Start of Block
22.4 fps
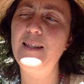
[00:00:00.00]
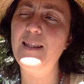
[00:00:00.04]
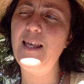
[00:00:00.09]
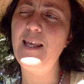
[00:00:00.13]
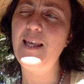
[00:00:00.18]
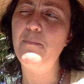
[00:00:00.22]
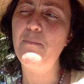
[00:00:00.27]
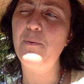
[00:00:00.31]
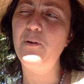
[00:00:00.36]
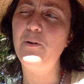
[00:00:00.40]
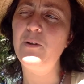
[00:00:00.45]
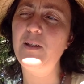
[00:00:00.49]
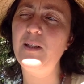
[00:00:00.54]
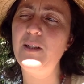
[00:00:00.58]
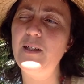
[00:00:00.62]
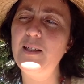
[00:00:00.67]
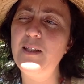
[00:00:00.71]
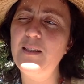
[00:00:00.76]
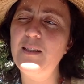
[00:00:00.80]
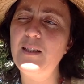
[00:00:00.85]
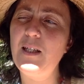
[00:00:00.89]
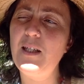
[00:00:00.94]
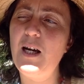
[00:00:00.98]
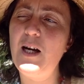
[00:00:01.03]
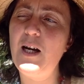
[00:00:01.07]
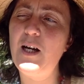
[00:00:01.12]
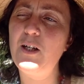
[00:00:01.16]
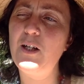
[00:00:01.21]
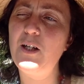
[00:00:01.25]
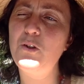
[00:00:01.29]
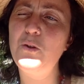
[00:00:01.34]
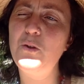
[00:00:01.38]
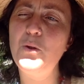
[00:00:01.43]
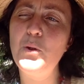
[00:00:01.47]
Their bodies are
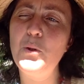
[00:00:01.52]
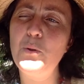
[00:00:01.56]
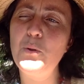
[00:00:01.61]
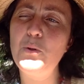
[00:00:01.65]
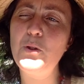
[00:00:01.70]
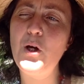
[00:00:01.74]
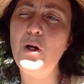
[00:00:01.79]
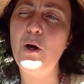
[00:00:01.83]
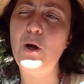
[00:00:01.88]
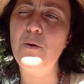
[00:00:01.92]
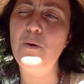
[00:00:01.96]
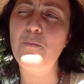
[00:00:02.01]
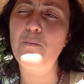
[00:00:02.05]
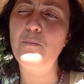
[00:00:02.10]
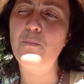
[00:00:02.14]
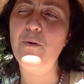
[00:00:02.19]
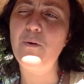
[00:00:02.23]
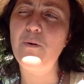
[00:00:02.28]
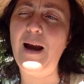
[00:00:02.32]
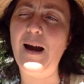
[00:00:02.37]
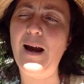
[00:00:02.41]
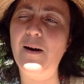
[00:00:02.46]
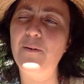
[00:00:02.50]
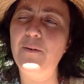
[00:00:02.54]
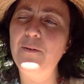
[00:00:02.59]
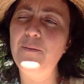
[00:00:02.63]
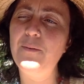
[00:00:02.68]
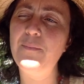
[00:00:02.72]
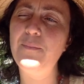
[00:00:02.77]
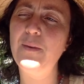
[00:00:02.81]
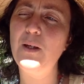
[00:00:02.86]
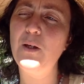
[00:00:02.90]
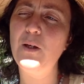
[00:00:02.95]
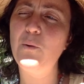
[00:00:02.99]
two-tone brown,
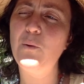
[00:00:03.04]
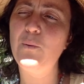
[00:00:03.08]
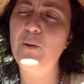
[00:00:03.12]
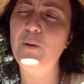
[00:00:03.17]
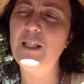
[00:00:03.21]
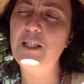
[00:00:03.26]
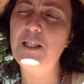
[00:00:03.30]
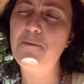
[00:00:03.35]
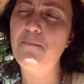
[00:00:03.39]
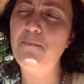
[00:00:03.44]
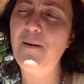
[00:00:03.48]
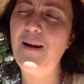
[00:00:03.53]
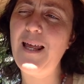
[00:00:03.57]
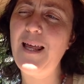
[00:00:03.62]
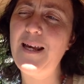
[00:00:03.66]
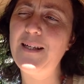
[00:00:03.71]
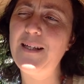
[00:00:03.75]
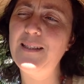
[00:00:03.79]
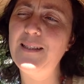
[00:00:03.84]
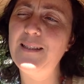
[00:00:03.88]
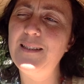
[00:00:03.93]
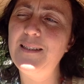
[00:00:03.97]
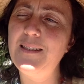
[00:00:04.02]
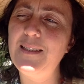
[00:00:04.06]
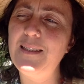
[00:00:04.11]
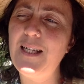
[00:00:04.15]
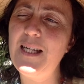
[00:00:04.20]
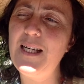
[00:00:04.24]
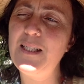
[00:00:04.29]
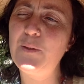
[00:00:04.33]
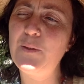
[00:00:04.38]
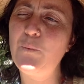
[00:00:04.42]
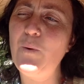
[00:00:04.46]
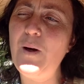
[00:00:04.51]
which blends
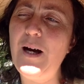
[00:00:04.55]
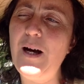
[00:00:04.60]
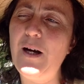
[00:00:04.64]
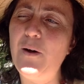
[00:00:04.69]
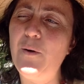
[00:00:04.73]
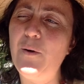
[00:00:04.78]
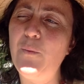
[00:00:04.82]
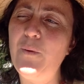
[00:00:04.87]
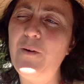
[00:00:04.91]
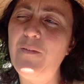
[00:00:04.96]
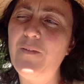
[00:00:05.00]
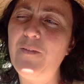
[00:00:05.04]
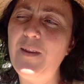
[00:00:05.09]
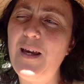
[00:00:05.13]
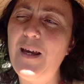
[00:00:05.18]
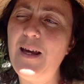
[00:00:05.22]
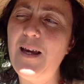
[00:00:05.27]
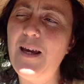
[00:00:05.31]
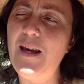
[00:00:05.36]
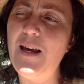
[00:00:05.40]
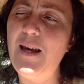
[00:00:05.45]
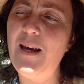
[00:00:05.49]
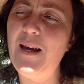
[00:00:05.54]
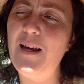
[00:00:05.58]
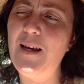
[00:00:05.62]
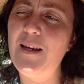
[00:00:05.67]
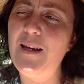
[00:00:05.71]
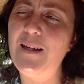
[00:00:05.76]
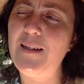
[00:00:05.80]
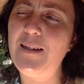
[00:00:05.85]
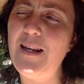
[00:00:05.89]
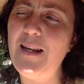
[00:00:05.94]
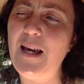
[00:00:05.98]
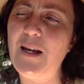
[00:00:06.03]
as well with their
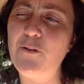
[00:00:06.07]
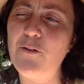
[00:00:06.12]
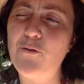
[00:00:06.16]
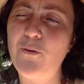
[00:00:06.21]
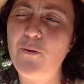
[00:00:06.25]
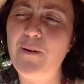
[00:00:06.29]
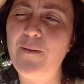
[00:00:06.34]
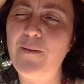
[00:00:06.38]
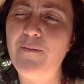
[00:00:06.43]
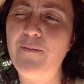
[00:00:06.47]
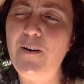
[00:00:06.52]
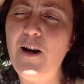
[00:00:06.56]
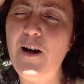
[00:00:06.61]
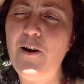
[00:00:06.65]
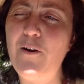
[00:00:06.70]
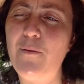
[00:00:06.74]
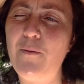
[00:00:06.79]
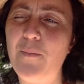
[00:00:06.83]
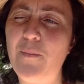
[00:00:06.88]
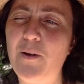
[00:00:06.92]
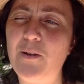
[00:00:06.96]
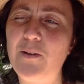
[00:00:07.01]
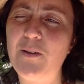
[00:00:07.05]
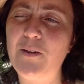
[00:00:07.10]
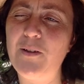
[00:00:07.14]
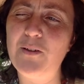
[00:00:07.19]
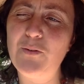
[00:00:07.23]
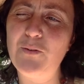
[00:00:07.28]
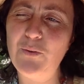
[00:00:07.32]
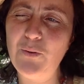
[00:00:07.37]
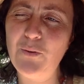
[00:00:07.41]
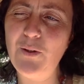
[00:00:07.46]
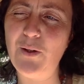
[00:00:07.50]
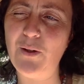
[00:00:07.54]
natural environment, the
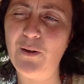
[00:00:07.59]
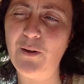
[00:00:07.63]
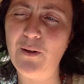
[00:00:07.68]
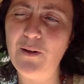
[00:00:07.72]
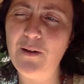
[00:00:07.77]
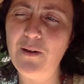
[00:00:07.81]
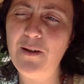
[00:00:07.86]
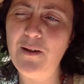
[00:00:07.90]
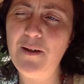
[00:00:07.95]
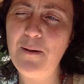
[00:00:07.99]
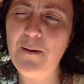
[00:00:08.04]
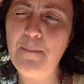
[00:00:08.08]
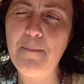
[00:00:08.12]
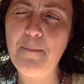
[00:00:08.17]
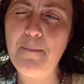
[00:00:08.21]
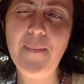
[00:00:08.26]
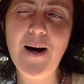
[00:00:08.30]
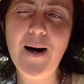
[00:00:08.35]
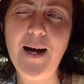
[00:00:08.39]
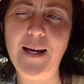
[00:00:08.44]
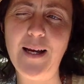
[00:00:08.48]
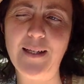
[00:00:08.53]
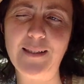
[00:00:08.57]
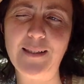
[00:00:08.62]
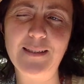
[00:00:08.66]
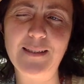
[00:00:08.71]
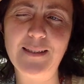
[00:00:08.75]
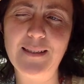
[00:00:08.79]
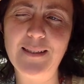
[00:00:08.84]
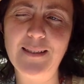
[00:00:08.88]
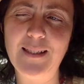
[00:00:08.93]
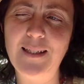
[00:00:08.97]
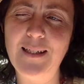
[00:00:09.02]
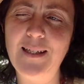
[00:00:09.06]
soil.
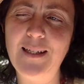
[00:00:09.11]
Mites.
End of Block
(What to work on)
Using the data above, copy exactly the lines from the one containing "[00:00:02.46]" to the one containing "[00:00:03.79]", inclusive. Exclude the pictures.

(Result for this task)
[00:00:02.46]
[00:00:02.50]
[00:00:02.54]
[00:00:02.59]
[00:00:02.63]
[00:00:02.68]
[00:00:02.72]
[00:00:02.77]
[00:00:02.81]
[00:00:02.86]
[00:00:02.90]
[00:00:02.95]
[00:00:02.99]
two-tone brown,
[00:00:03.04]
[00:00:03.08]
[00:00:03.12]
[00:00:03.17]
[00:00:03.21]
[00:00:03.26]
[00:00:03.30]
[00:00:03.35]
[00:00:03.39]
[00:00:03.44]
[00:00:03.48]
[00:00:03.53]
[00:00:03.57]
[00:00:03.62]
[00:00:03.66]
[00:00:03.71]
[00:00:03.75]
[00:00:03.79]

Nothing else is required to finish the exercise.